ÍSLAND

Parece ser que Islandia es un lugar que está de moda, yo fui de vacaciones allí el verano pasado. Recientemente me preguntaron si en mi opinión tenía cualidades para ser tan popular y les conté cuál fue mi experiencia. 

MOTIVACIÓN
Durante mi preparación MIR me aficioné a pedir revistas de viajes por internet para entretenerme en los momentos de desconexión del estudio. Encontré una web que organizaba viajes a Islandia y me entró el gusanillo. Las fotografías eran espectaculares. En una de las cartas que me enviaron había un mapa de la isla que colgué en la pared de mi escritorio y me acompañó durante los largos y solitarios meses MIR.

PLAN
Cuando conocí a mi novio uno de los planes que tuvimos en común era, sorprendentemente, visitar Islandia. Así que se nos ocurrió que sería buena idea organizar nuetras primeras vacaciones juntos allí. En mi opinión el recorrido que vale la pena es dar la vuelta a la isla en sentido norte o sur, a ser posible con coche o todoterreno de alquiler. La agencia se encargó de buscar las estancias para cada día a lo largo del camino, con desayuno incluido.

ESTRATEGIA
Nosotros viajamos en septiembre y creo que es bastante buen mes para ir. Hay menos turistas en general y el clima es frío pero no extremo. Nos equipamos con ropa impermeable y múltiples capas de ropa. Imprescindibles: prendas térmicas, calcetines gruesos, gorro y guantes siempre, forros polares, bufanda de lana y chaquetas con relleno. Normalmente llevábamos todo esto puesto, al mismo tiempo. 

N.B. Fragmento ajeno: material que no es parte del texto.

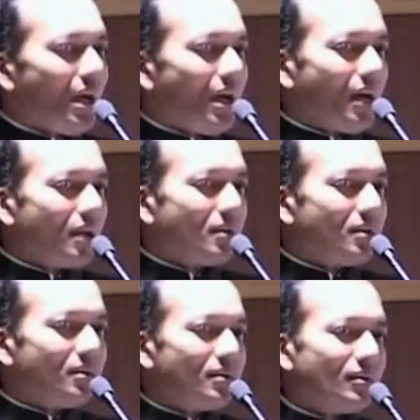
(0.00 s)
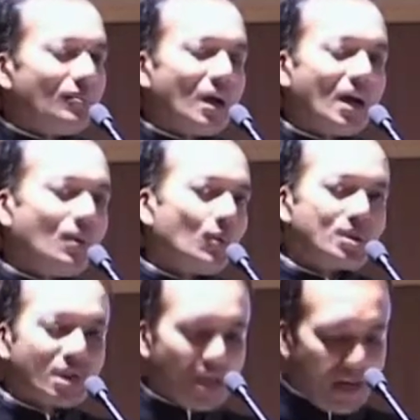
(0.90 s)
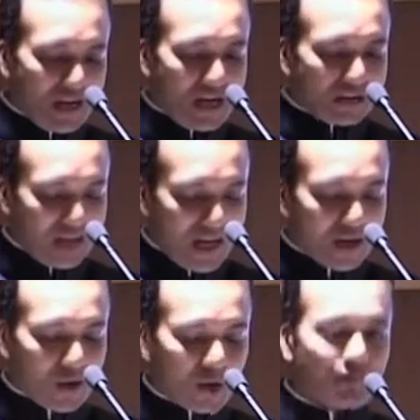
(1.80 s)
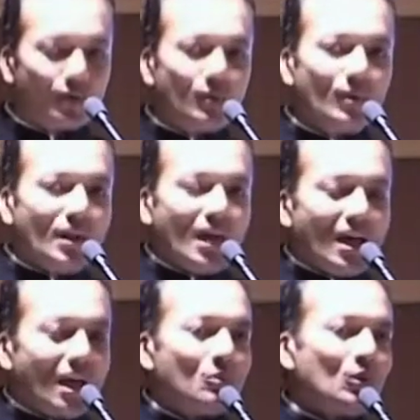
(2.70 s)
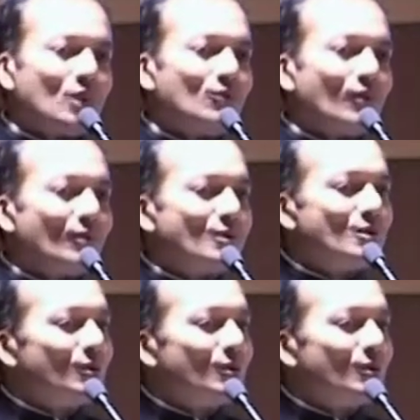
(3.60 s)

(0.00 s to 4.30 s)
And uh, I, once again, I thank all of you and I'm looking forward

AL LLEGAR A ISLANDIA, REYKJAVÍK
Al aterrizar en Reykjavík te sientes como en cualquier otra ciudad nórdica. Casitas de madera, ventanas sin cortinas, moquetas. Es fácil de transitar y resulta muy cómodo dejarse llevar por el ritmo de las calles principales, casi todas peatonales. Por las noches hay un ambiente muy animado, a pesar del frío. Hay variedad de sitios para comer pescado, salir en barco por la bahía y tiendas de souvenirs y ropa de abrigo (por si te falta algo de equipo Icewear). Pero ver Reykjavík, no es ver la Islandia que entre tú y yo pensamos.
LA AUTÉNTICA ISLANDIA
Es fría, silenciosa y solitaria. Cuando sales de la capital el recorrido te lleva a lugares inesperados, cada día ves un paisaje diferente al anterior. Pasas por cascadas, glaciares, lagunas heladas, la costa del sur con sus playas de arena negra, montañas nevadas o desiertos de picón volcánico y sus aguas termales. Lo mejor es que todo ello lo tienes a tus pies. No es que lo veas a lo lejos, es que puedes llegar caminando hasta la base del glaciar si quieres.
Así que te adentras en plena naturaleza salvaje. Comes de lo que encuentras por el camino, que ese día puede que sea un fish and chips con suerte o un bocadillo frío y un yogur de la gasolinera. Durante cientos de kms no ves a nadie, puede que algún coche en dirección contraria o un ciclista motivado. Viajas con la ropa y los pensamientos que llevas contigo y las personas que te acompañan. A medida que pasan los días y vas profundizando en el país, vas preguntándote qué clase de vida puede haber en ese lugar tan remoto. Los pocos islandeses que conocí me parecieron gente tranquila, agradable y hospitalaria con un gran sentido de la discreción.
EGILSSTADIR
Es la "Reykjvík del Este", algo parecido a una ciudad. Se encuentra franqueada por lagos y bosques. Cuenta con gasolineras y tiendas. Creo recordar que hasta tenía un aeropuerto para vuelos internos. Es el punto que marca la mitad del recorrido, divide a esta tierra de hielo y fuego en dos partes visiblemente diferentes: al sur están los glaciares y al norte, la zona volcánica.
A LA VUELTA
Te parece que vuelves de otro mundo, con la sensación de que has estado ahí fuera y has descubierto lo que hay. Te has atrevido a cruzar montañas nevadas, manadas de corderos, hielo y picón volcánico, te ha llovido durante casi días enteros o te ha nevado encima, has pasado hambre, te has quedado sin cobertura, has transitado túneles bajo montañas y bajo el agua, te has atrevido a meterte en charcos de agua caliente, a circular por carreteras de tierra en plena tormenta. Fuiste con lo que llevabas puesto, con la compañía que elegiste y regresas con mucho más, con una sensación de satisfacción que no sabes ni explicar. Si me preguntan si valió la pena la respuesta es absolutamente sí.